** Data shown follows **
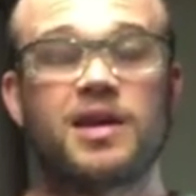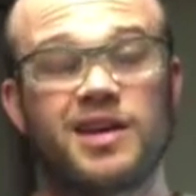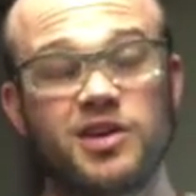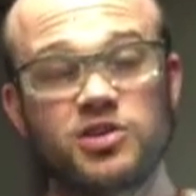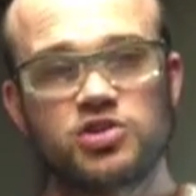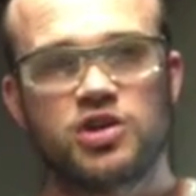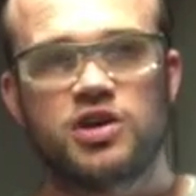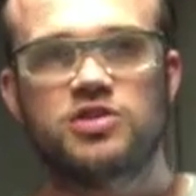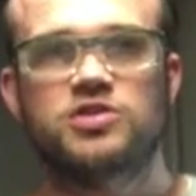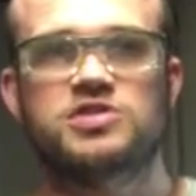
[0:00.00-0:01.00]
Now, usually
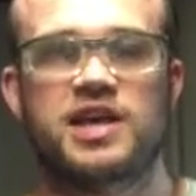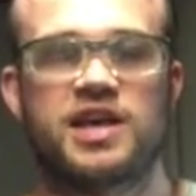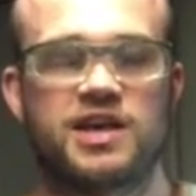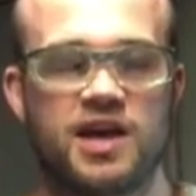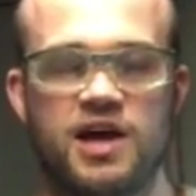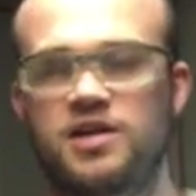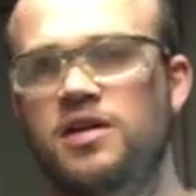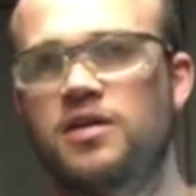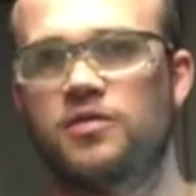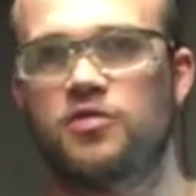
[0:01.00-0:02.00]
you'd use a heat gun
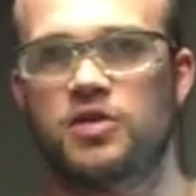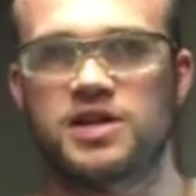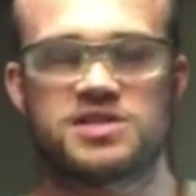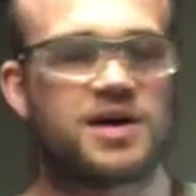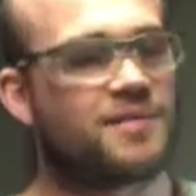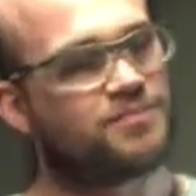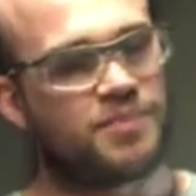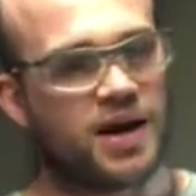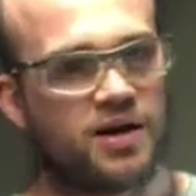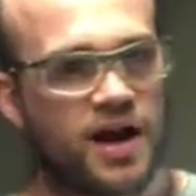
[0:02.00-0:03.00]
for this,
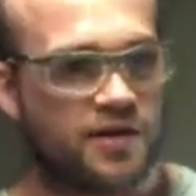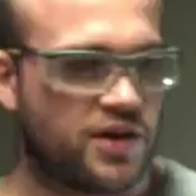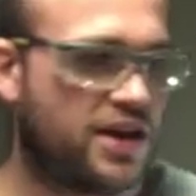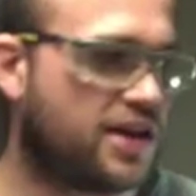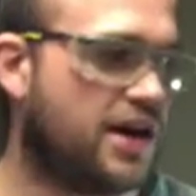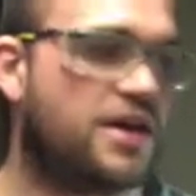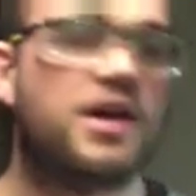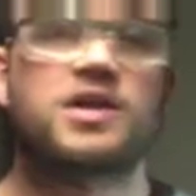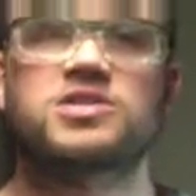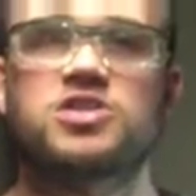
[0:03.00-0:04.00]
but I don't have a heat gun.
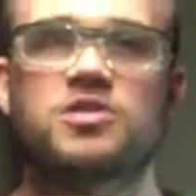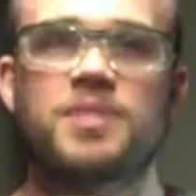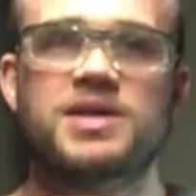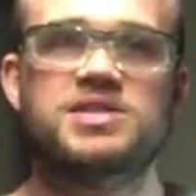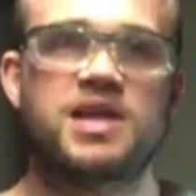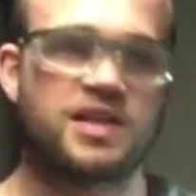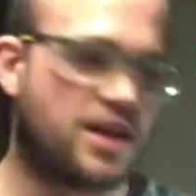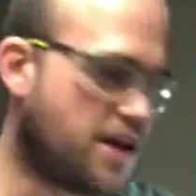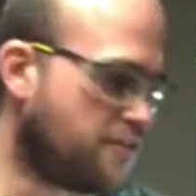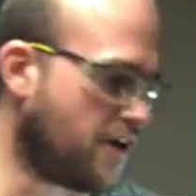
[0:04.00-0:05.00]
So the best thing
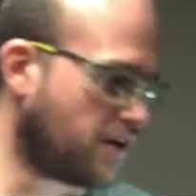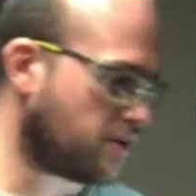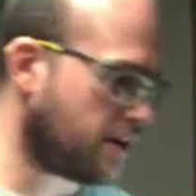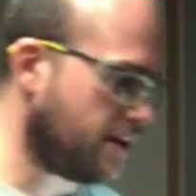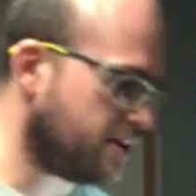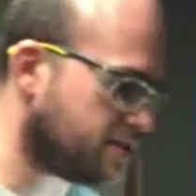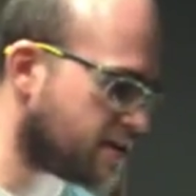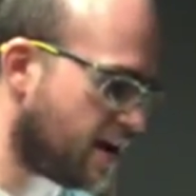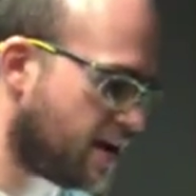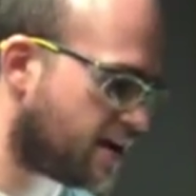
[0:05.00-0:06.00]
that I found
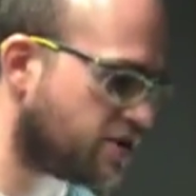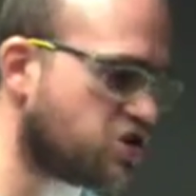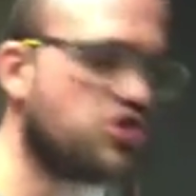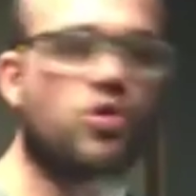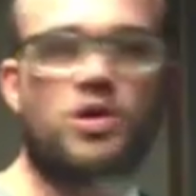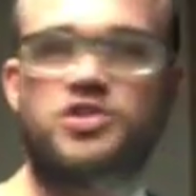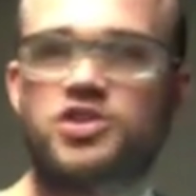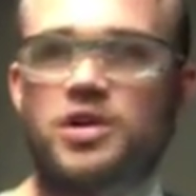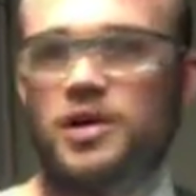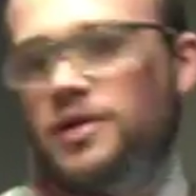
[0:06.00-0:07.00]
is a kitchen
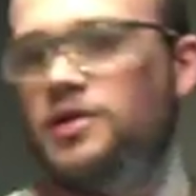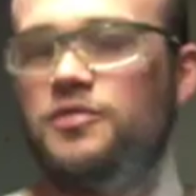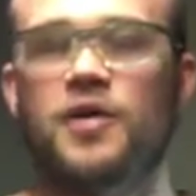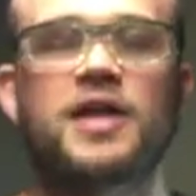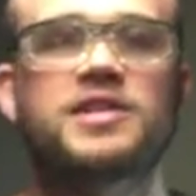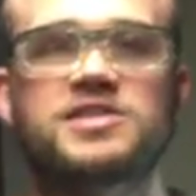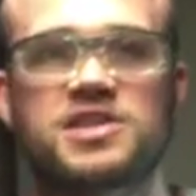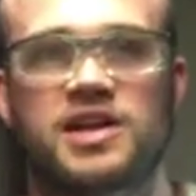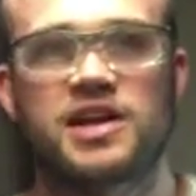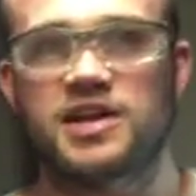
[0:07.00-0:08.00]
torch. You find these
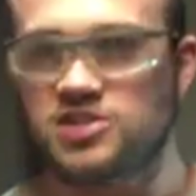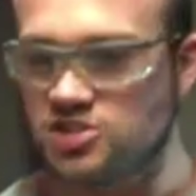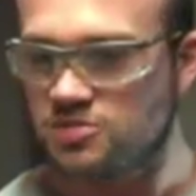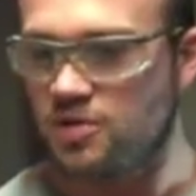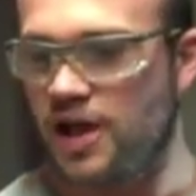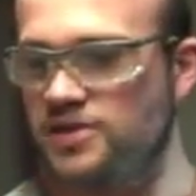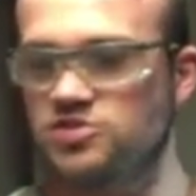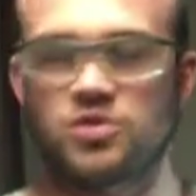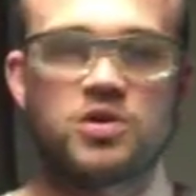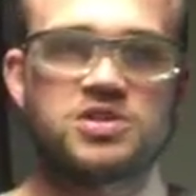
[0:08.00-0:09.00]
at any kitchen supply
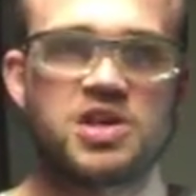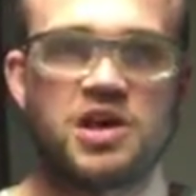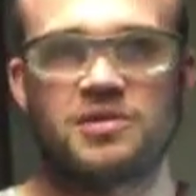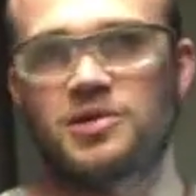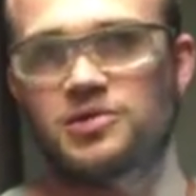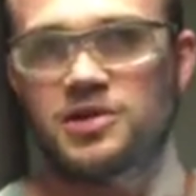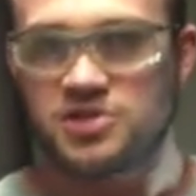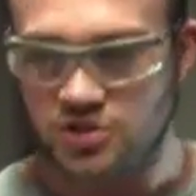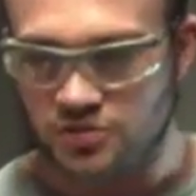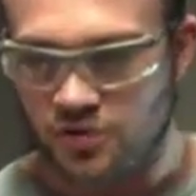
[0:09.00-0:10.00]
stores. Usually
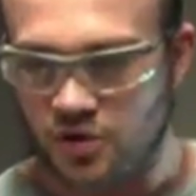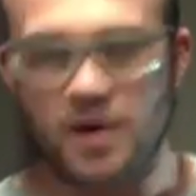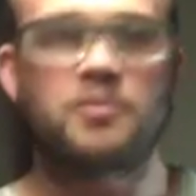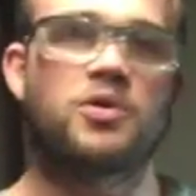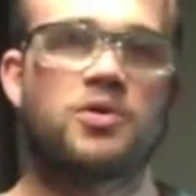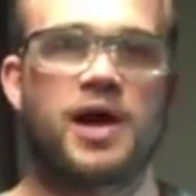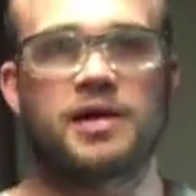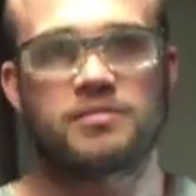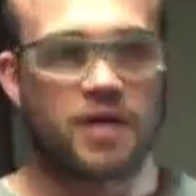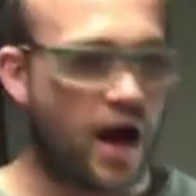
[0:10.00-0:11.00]
it's used for creme
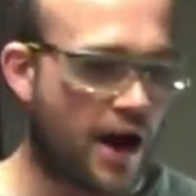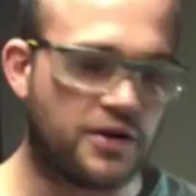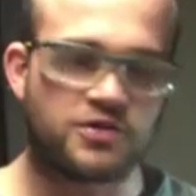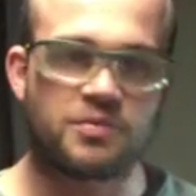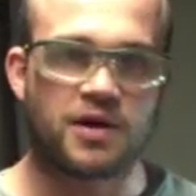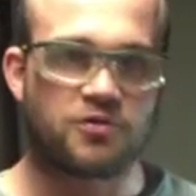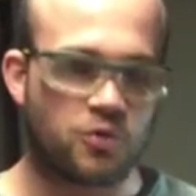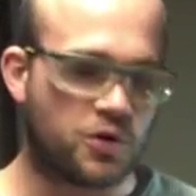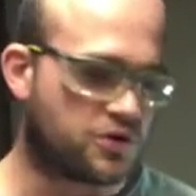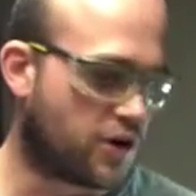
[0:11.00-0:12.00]
brulee. I use mine
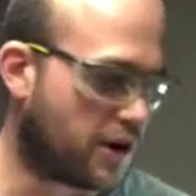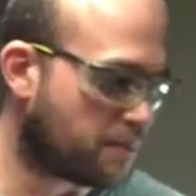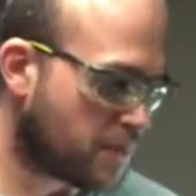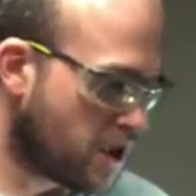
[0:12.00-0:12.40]
for wood turning.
** End of Data shown **
**Your goal:**
Print exactly, and only, the lines from the line containing "[0:04.00-0:05.00]" to the last line of the material above, with every picture left out.

**Solution to the problem:**
[0:04.00-0:05.00]
So the best thing
[0:05.00-0:06.00]
that I found
[0:06.00-0:07.00]
is a kitchen
[0:07.00-0:08.00]
torch. You find these
[0:08.00-0:09.00]
at any kitchen supply
[0:09.00-0:10.00]
stores. Usually
[0:10.00-0:11.00]
it's used for creme
[0:11.00-0:12.00]
brulee. I use mine
[0:12.00-0:12.40]
for wood turning.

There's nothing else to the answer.